● **WHAT IS EXPECTED**: Would you write out every entry exactly, but without the pictures?

● **EXCERPTED DATA**:
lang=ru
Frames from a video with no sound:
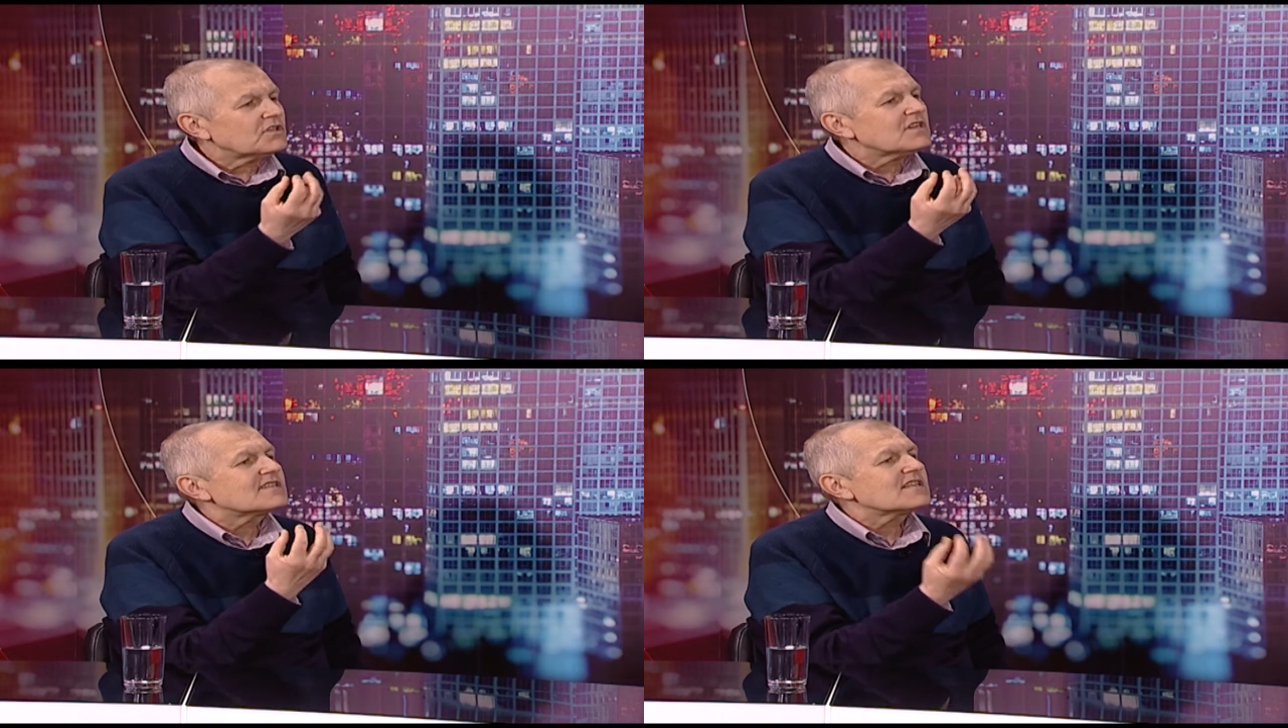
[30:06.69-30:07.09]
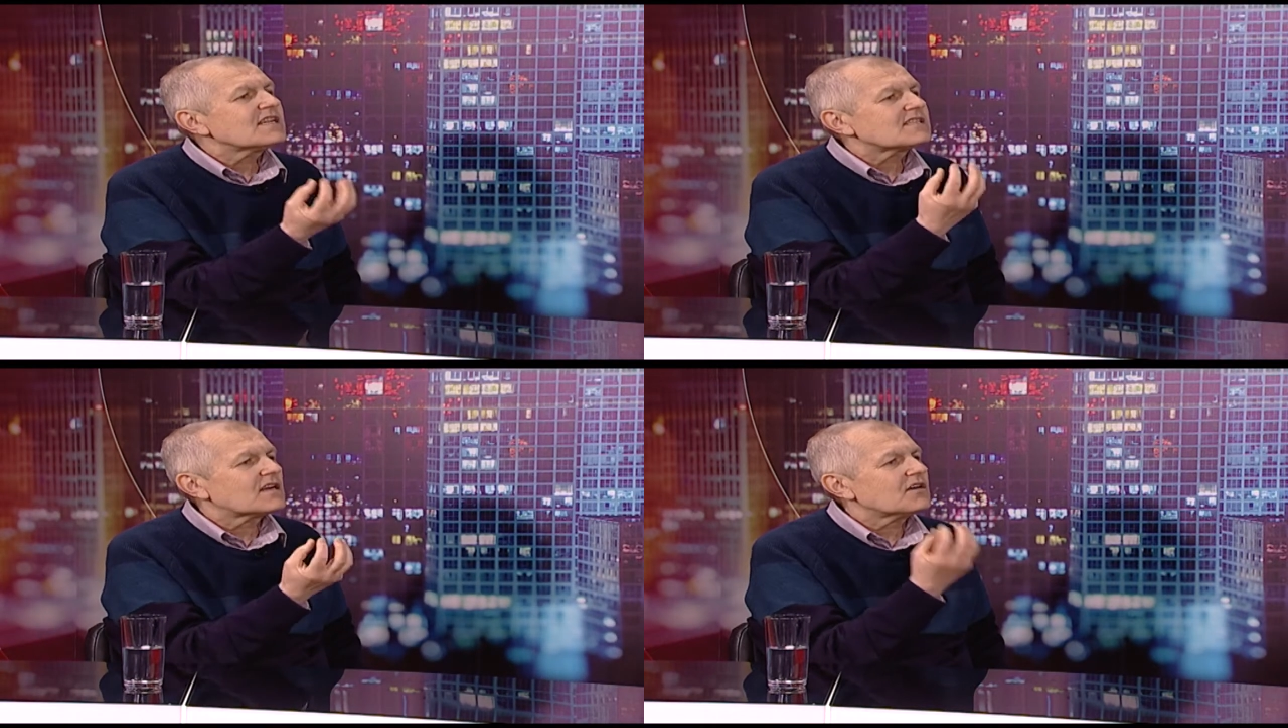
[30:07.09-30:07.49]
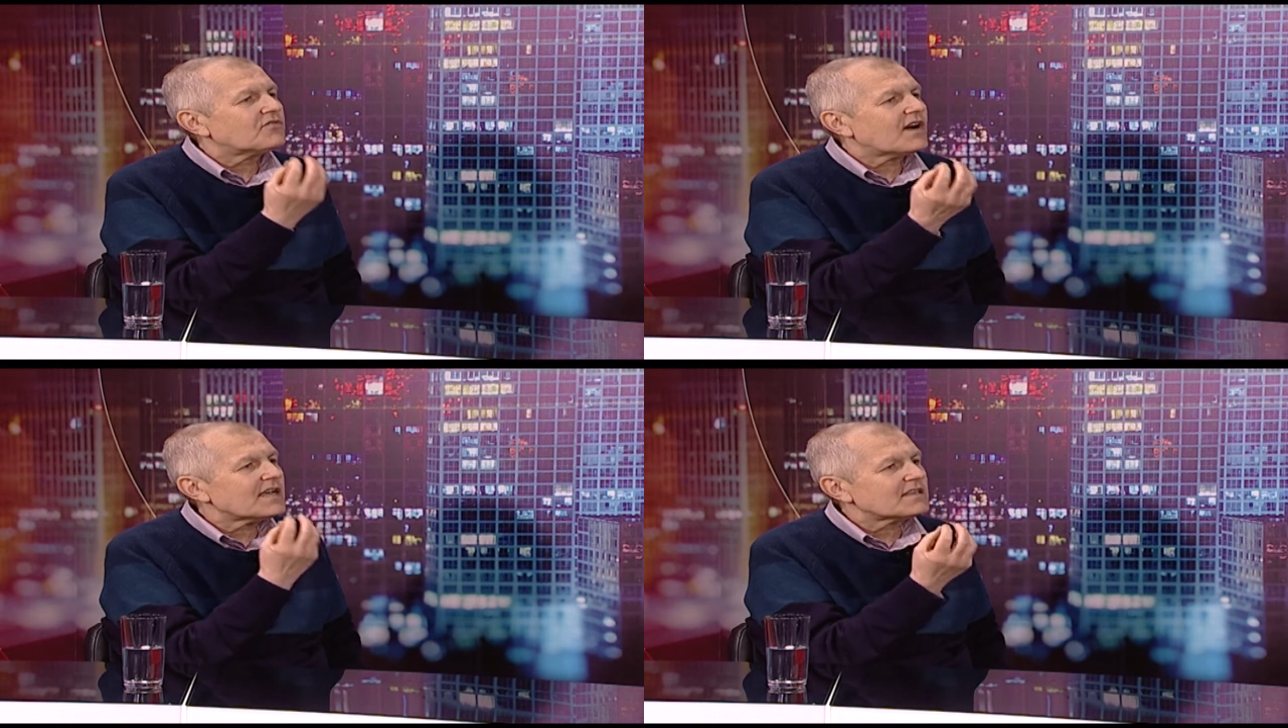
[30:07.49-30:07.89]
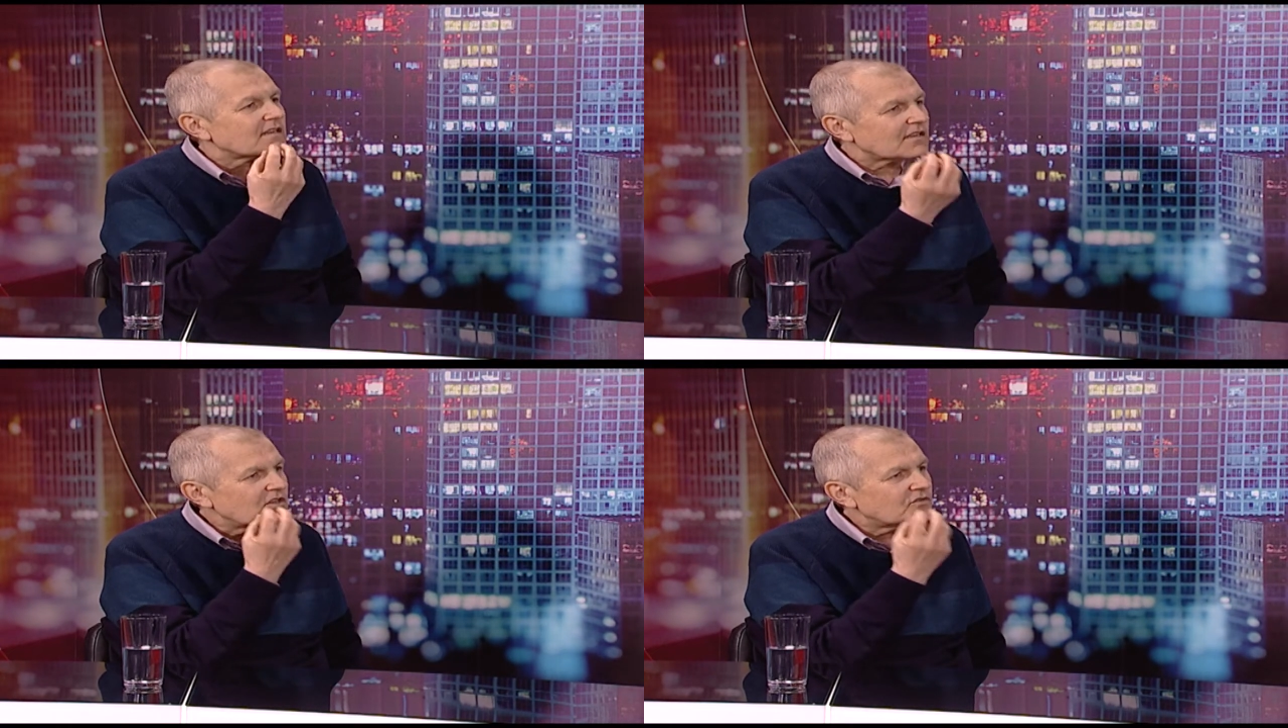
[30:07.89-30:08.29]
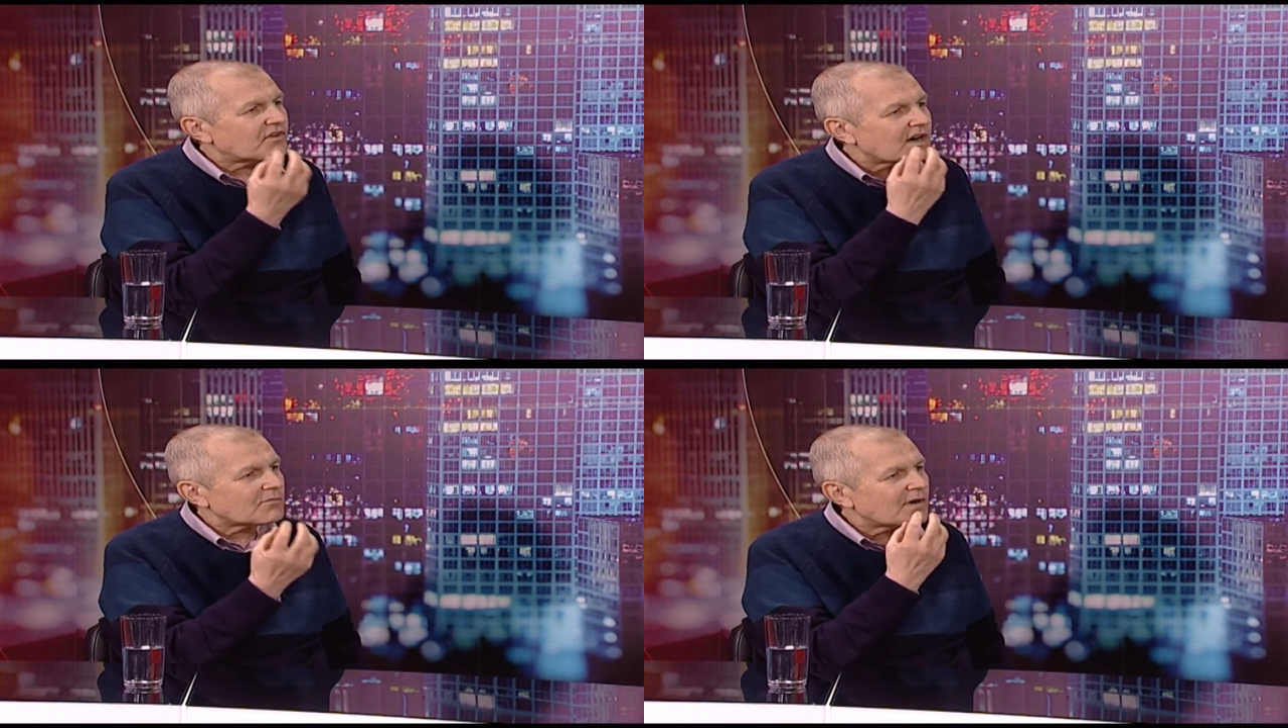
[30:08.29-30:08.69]
нельзя скрывать
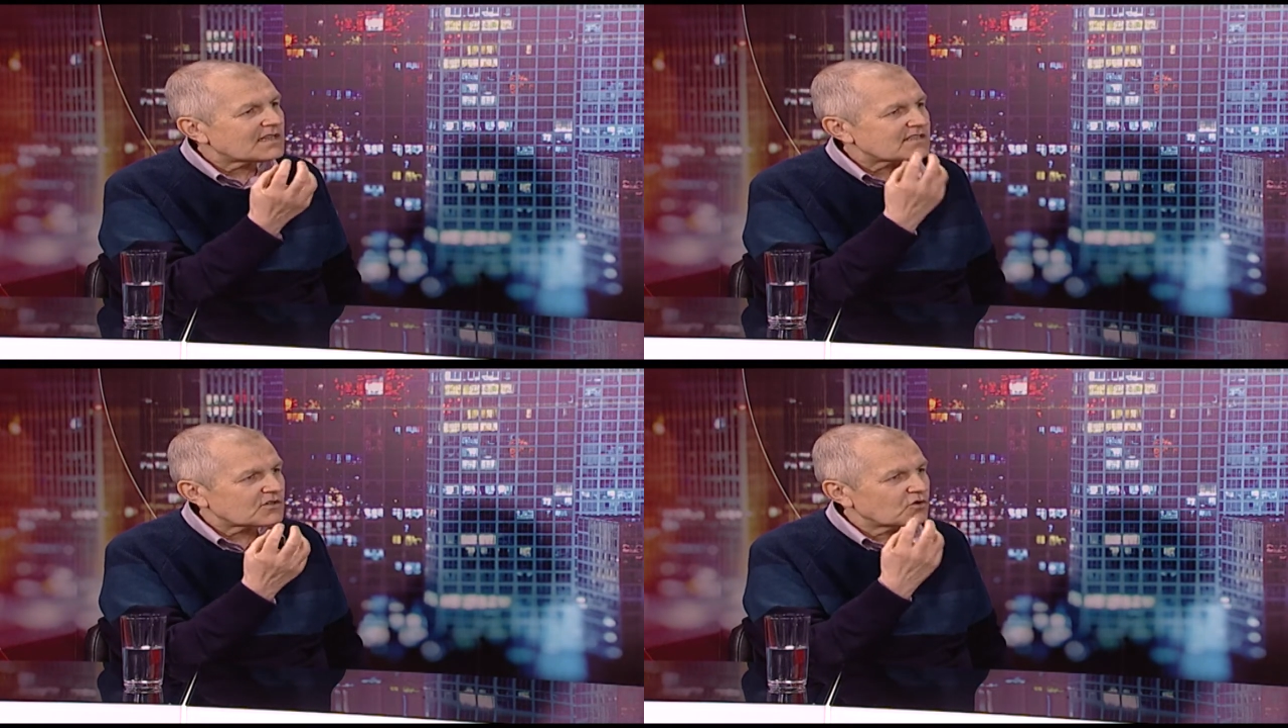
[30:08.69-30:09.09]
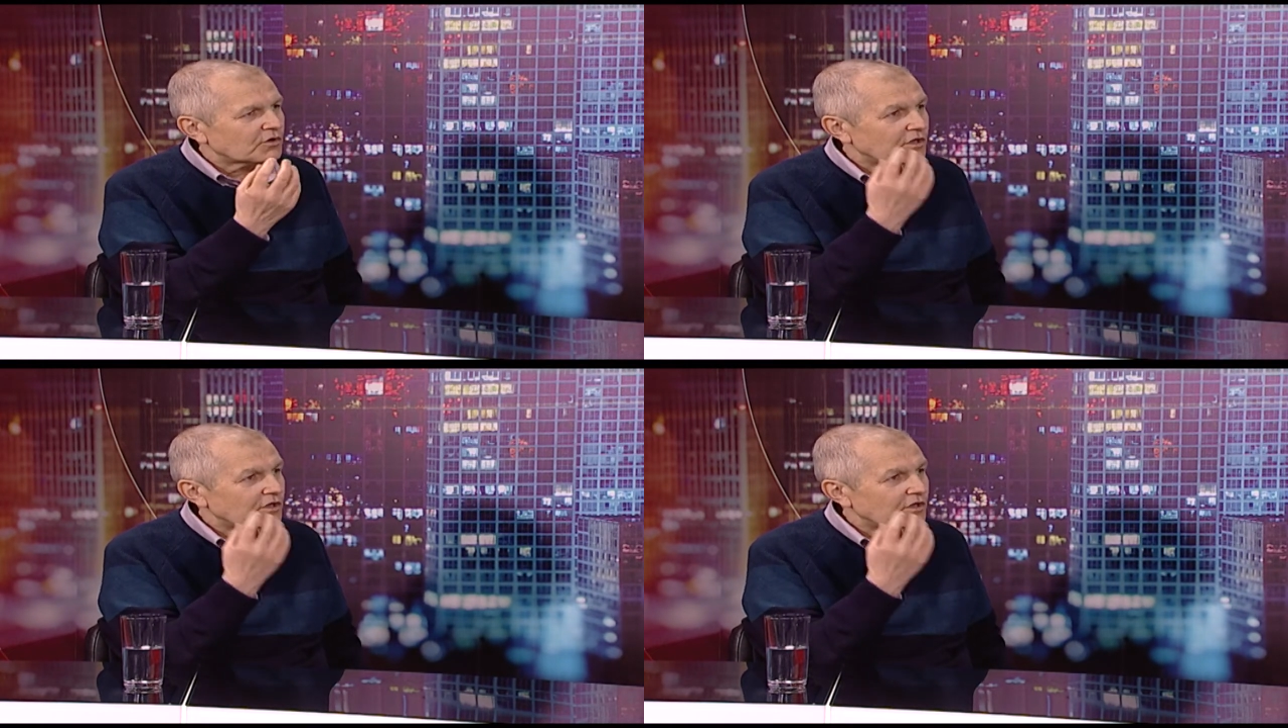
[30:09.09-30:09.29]
информацию.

● **OUTPUT BELOW**:
lang=ru
Frames from a video with no sound:
[30:06.69-30:07.09]
[30:07.09-30:07.49]
[30:07.49-30:07.89]
[30:07.89-30:08.29]
[30:08.29-30:08.69]
нельзя скрывать
[30:08.69-30:09.09]
[30:09.09-30:09.29]
информацию.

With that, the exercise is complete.